> _Goal of the exercise_:
Pictures aside, repeat all the entries below exactly as they appear.

:::

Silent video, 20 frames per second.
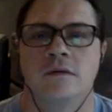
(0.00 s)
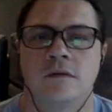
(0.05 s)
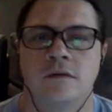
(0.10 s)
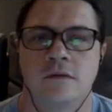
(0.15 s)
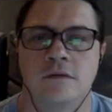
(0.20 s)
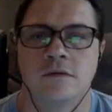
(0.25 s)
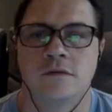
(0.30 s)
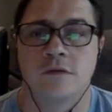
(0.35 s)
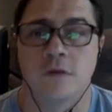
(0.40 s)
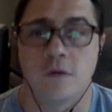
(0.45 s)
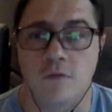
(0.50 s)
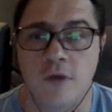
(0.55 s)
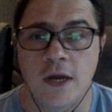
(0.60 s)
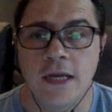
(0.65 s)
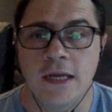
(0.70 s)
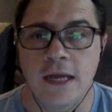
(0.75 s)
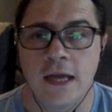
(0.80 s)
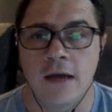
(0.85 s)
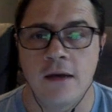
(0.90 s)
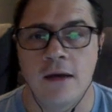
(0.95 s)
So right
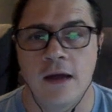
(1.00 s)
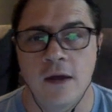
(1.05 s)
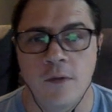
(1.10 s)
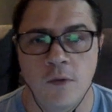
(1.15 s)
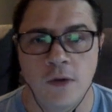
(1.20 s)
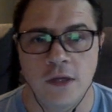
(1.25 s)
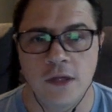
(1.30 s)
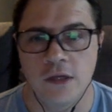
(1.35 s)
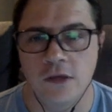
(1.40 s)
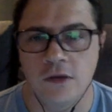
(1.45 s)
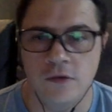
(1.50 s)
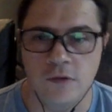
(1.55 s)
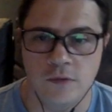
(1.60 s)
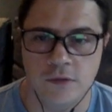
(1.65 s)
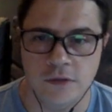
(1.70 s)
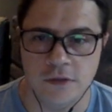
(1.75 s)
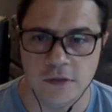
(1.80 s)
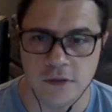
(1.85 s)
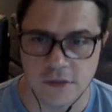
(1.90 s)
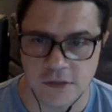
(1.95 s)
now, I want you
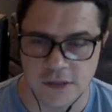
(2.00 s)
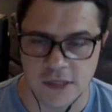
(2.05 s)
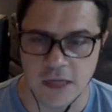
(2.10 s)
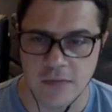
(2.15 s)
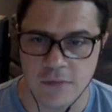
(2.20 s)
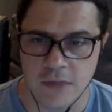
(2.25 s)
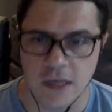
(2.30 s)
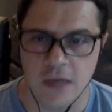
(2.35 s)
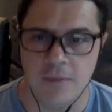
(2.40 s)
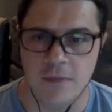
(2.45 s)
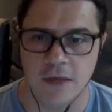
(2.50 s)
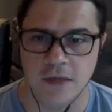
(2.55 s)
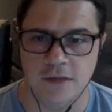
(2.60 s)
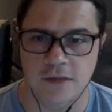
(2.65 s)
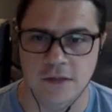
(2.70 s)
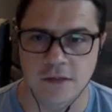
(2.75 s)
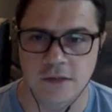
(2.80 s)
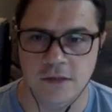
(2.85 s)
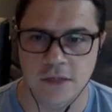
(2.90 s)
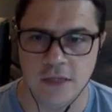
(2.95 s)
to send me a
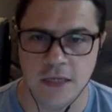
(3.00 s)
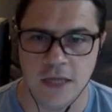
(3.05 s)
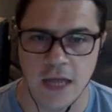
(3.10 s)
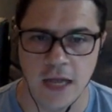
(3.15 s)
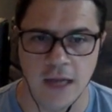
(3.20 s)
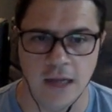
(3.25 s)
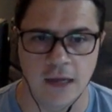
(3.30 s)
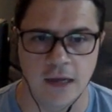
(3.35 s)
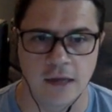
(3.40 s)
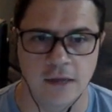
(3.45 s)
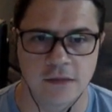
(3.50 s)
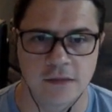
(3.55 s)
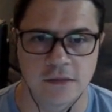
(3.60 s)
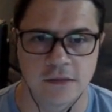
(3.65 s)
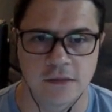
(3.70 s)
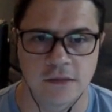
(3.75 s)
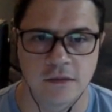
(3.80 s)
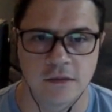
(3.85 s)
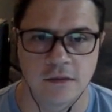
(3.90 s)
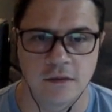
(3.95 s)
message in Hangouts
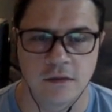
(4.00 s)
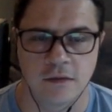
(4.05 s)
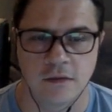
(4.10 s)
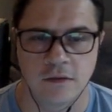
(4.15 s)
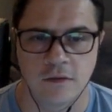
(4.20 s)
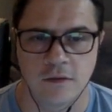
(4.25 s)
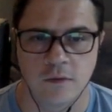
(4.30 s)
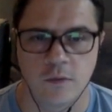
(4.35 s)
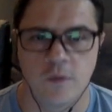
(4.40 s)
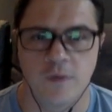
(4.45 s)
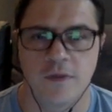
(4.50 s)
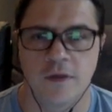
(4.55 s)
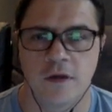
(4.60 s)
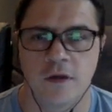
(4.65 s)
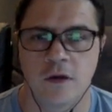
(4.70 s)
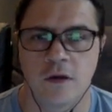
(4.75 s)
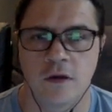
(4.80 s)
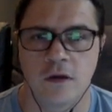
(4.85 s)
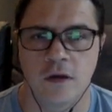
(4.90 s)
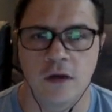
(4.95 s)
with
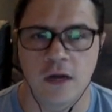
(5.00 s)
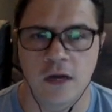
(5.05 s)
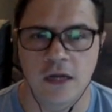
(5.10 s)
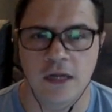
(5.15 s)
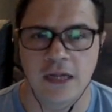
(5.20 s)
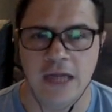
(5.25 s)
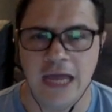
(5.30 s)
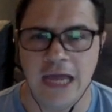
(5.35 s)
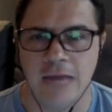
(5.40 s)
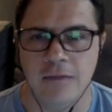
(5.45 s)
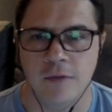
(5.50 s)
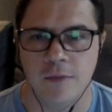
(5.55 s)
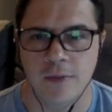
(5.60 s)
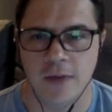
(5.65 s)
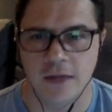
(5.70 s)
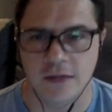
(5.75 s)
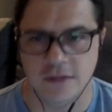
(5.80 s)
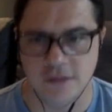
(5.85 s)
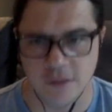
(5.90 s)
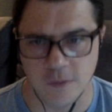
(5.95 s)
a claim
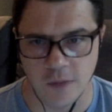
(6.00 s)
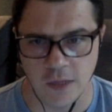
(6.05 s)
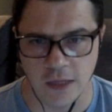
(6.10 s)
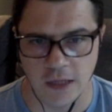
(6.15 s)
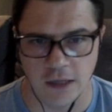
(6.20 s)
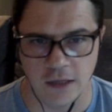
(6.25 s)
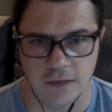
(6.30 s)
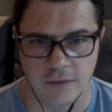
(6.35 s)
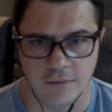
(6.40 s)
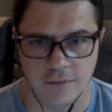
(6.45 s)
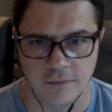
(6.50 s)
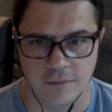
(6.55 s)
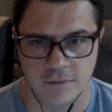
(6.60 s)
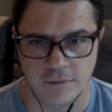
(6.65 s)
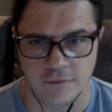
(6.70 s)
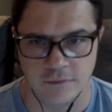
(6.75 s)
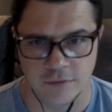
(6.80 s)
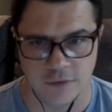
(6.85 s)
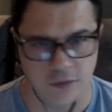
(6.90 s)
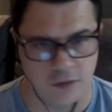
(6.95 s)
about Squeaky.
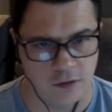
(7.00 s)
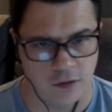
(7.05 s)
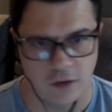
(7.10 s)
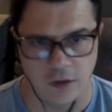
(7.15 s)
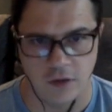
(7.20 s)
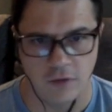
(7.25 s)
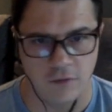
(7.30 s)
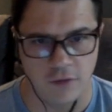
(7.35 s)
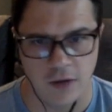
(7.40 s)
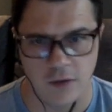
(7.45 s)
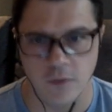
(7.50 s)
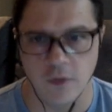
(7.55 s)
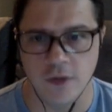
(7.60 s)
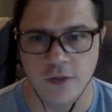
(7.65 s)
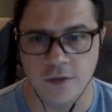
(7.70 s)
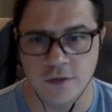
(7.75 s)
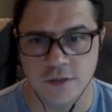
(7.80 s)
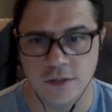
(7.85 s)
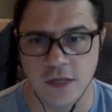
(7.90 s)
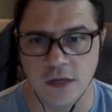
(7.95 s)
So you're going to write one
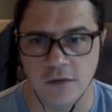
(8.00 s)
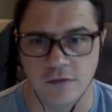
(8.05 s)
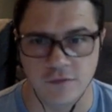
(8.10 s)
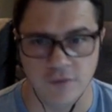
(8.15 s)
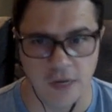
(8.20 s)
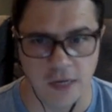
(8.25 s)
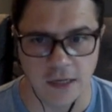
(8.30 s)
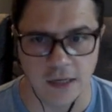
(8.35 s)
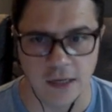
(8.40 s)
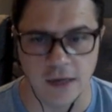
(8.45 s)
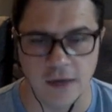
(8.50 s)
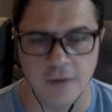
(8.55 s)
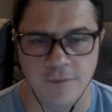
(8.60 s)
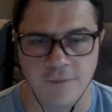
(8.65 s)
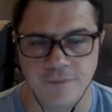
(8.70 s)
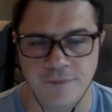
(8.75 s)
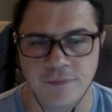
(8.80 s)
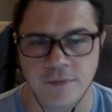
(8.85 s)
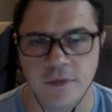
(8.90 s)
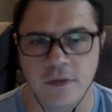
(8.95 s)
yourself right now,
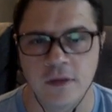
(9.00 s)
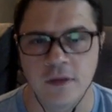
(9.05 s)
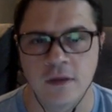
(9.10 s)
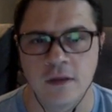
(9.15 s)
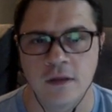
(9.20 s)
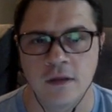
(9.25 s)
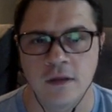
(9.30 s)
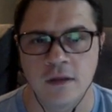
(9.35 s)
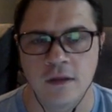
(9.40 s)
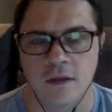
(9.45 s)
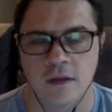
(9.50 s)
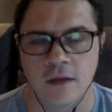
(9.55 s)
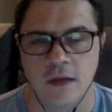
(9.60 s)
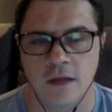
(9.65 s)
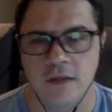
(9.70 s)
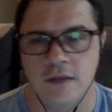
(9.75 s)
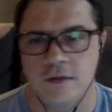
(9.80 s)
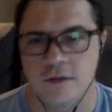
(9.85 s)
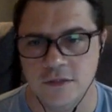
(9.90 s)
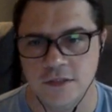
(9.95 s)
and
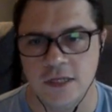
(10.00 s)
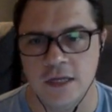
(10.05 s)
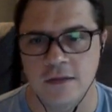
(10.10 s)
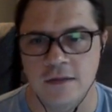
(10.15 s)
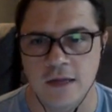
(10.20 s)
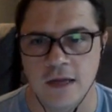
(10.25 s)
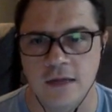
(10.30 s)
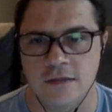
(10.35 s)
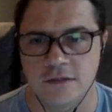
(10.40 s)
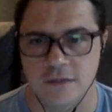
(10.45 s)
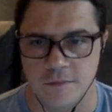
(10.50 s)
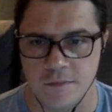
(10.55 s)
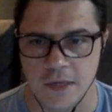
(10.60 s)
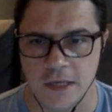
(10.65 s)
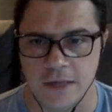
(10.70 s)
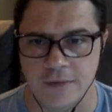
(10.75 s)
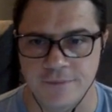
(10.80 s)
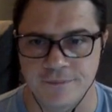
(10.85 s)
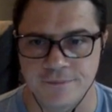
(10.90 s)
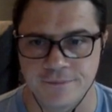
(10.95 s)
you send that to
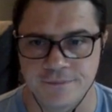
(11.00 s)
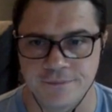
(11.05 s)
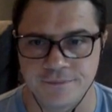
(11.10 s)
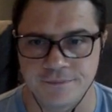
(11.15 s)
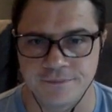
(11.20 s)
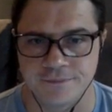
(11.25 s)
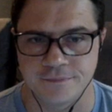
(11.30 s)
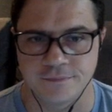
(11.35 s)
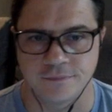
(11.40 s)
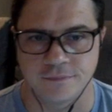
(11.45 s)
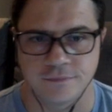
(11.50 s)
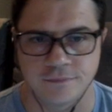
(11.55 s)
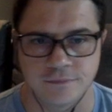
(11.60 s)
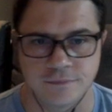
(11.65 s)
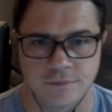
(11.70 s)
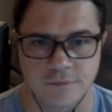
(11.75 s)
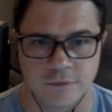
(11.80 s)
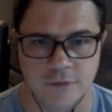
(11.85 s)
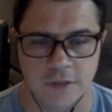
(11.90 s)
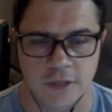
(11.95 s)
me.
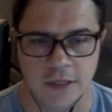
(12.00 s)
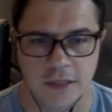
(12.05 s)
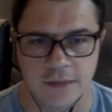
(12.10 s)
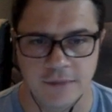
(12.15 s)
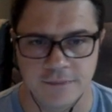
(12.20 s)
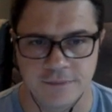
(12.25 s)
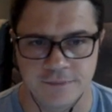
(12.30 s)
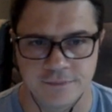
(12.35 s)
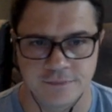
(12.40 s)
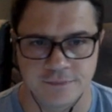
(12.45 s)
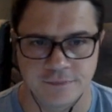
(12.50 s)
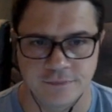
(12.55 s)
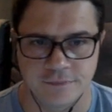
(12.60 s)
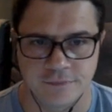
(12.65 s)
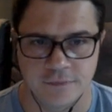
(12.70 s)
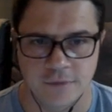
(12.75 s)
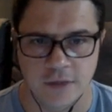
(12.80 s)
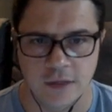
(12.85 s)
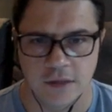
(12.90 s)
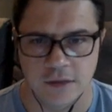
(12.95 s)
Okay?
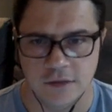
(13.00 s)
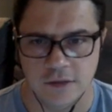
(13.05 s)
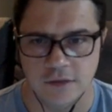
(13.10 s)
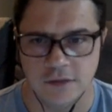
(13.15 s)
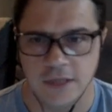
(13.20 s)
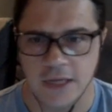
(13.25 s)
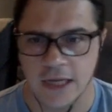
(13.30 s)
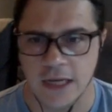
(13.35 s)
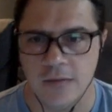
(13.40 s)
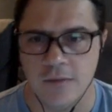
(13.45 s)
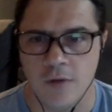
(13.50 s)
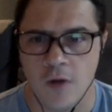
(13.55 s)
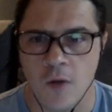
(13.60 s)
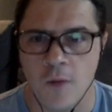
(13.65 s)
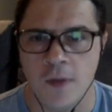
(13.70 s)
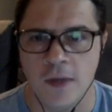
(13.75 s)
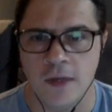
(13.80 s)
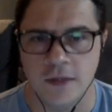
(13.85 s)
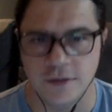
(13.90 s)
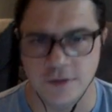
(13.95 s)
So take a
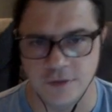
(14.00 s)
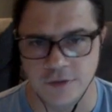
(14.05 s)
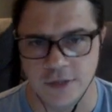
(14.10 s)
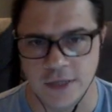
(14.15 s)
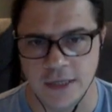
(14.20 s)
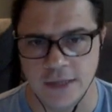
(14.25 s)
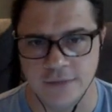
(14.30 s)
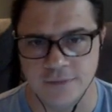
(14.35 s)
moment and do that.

:::

> _Solution_:
Silent video, 20 frames per second.
(0.00 s)
(0.05 s)
(0.10 s)
(0.15 s)
(0.20 s)
(0.25 s)
(0.30 s)
(0.35 s)
(0.40 s)
(0.45 s)
(0.50 s)
(0.55 s)
(0.60 s)
(0.65 s)
(0.70 s)
(0.75 s)
(0.80 s)
(0.85 s)
(0.90 s)
(0.95 s)
So right
(1.00 s)
(1.05 s)
(1.10 s)
(1.15 s)
(1.20 s)
(1.25 s)
(1.30 s)
(1.35 s)
(1.40 s)
(1.45 s)
(1.50 s)
(1.55 s)
(1.60 s)
(1.65 s)
(1.70 s)
(1.75 s)
(1.80 s)
(1.85 s)
(1.90 s)
(1.95 s)
now, I want you
(2.00 s)
(2.05 s)
(2.10 s)
(2.15 s)
(2.20 s)
(2.25 s)
(2.30 s)
(2.35 s)
(2.40 s)
(2.45 s)
(2.50 s)
(2.55 s)
(2.60 s)
(2.65 s)
(2.70 s)
(2.75 s)
(2.80 s)
(2.85 s)
(2.90 s)
(2.95 s)
to send me a
(3.00 s)
(3.05 s)
(3.10 s)
(3.15 s)
(3.20 s)
(3.25 s)
(3.30 s)
(3.35 s)
(3.40 s)
(3.45 s)
(3.50 s)
(3.55 s)
(3.60 s)
(3.65 s)
(3.70 s)
(3.75 s)
(3.80 s)
(3.85 s)
(3.90 s)
(3.95 s)
message in Hangouts
(4.00 s)
(4.05 s)
(4.10 s)
(4.15 s)
(4.20 s)
(4.25 s)
(4.30 s)
(4.35 s)
(4.40 s)
(4.45 s)
(4.50 s)
(4.55 s)
(4.60 s)
(4.65 s)
(4.70 s)
(4.75 s)
(4.80 s)
(4.85 s)
(4.90 s)
(4.95 s)
with
(5.00 s)
(5.05 s)
(5.10 s)
(5.15 s)
(5.20 s)
(5.25 s)
(5.30 s)
(5.35 s)
(5.40 s)
(5.45 s)
(5.50 s)
(5.55 s)
(5.60 s)
(5.65 s)
(5.70 s)
(5.75 s)
(5.80 s)
(5.85 s)
(5.90 s)
(5.95 s)
a claim
(6.00 s)
(6.05 s)
(6.10 s)
(6.15 s)
(6.20 s)
(6.25 s)
(6.30 s)
(6.35 s)
(6.40 s)
(6.45 s)
(6.50 s)
(6.55 s)
(6.60 s)
(6.65 s)
(6.70 s)
(6.75 s)
(6.80 s)
(6.85 s)
(6.90 s)
(6.95 s)
about Squeaky.
(7.00 s)
(7.05 s)
(7.10 s)
(7.15 s)
(7.20 s)
(7.25 s)
(7.30 s)
(7.35 s)
(7.40 s)
(7.45 s)
(7.50 s)
(7.55 s)
(7.60 s)
(7.65 s)
(7.70 s)
(7.75 s)
(7.80 s)
(7.85 s)
(7.90 s)
(7.95 s)
So you're going to write one
(8.00 s)
(8.05 s)
(8.10 s)
(8.15 s)
(8.20 s)
(8.25 s)
(8.30 s)
(8.35 s)
(8.40 s)
(8.45 s)
(8.50 s)
(8.55 s)
(8.60 s)
(8.65 s)
(8.70 s)
(8.75 s)
(8.80 s)
(8.85 s)
(8.90 s)
(8.95 s)
yourself right now,
(9.00 s)
(9.05 s)
(9.10 s)
(9.15 s)
(9.20 s)
(9.25 s)
(9.30 s)
(9.35 s)
(9.40 s)
(9.45 s)
(9.50 s)
(9.55 s)
(9.60 s)
(9.65 s)
(9.70 s)
(9.75 s)
(9.80 s)
(9.85 s)
(9.90 s)
(9.95 s)
and
(10.00 s)
(10.05 s)
(10.10 s)
(10.15 s)
(10.20 s)
(10.25 s)
(10.30 s)
(10.35 s)
(10.40 s)
(10.45 s)
(10.50 s)
(10.55 s)
(10.60 s)
(10.65 s)
(10.70 s)
(10.75 s)
(10.80 s)
(10.85 s)
(10.90 s)
(10.95 s)
you send that to
(11.00 s)
(11.05 s)
(11.10 s)
(11.15 s)
(11.20 s)
(11.25 s)
(11.30 s)
(11.35 s)
(11.40 s)
(11.45 s)
(11.50 s)
(11.55 s)
(11.60 s)
(11.65 s)
(11.70 s)
(11.75 s)
(11.80 s)
(11.85 s)
(11.90 s)
(11.95 s)
me.
(12.00 s)
(12.05 s)
(12.10 s)
(12.15 s)
(12.20 s)
(12.25 s)
(12.30 s)
(12.35 s)
(12.40 s)
(12.45 s)
(12.50 s)
(12.55 s)
(12.60 s)
(12.65 s)
(12.70 s)
(12.75 s)
(12.80 s)
(12.85 s)
(12.90 s)
(12.95 s)
Okay?
(13.00 s)
(13.05 s)
(13.10 s)
(13.15 s)
(13.20 s)
(13.25 s)
(13.30 s)
(13.35 s)
(13.40 s)
(13.45 s)
(13.50 s)
(13.55 s)
(13.60 s)
(13.65 s)
(13.70 s)
(13.75 s)
(13.80 s)
(13.85 s)
(13.90 s)
(13.95 s)
So take a
(14.00 s)
(14.05 s)
(14.10 s)
(14.15 s)
(14.20 s)
(14.25 s)
(14.30 s)
(14.35 s)
moment and do that.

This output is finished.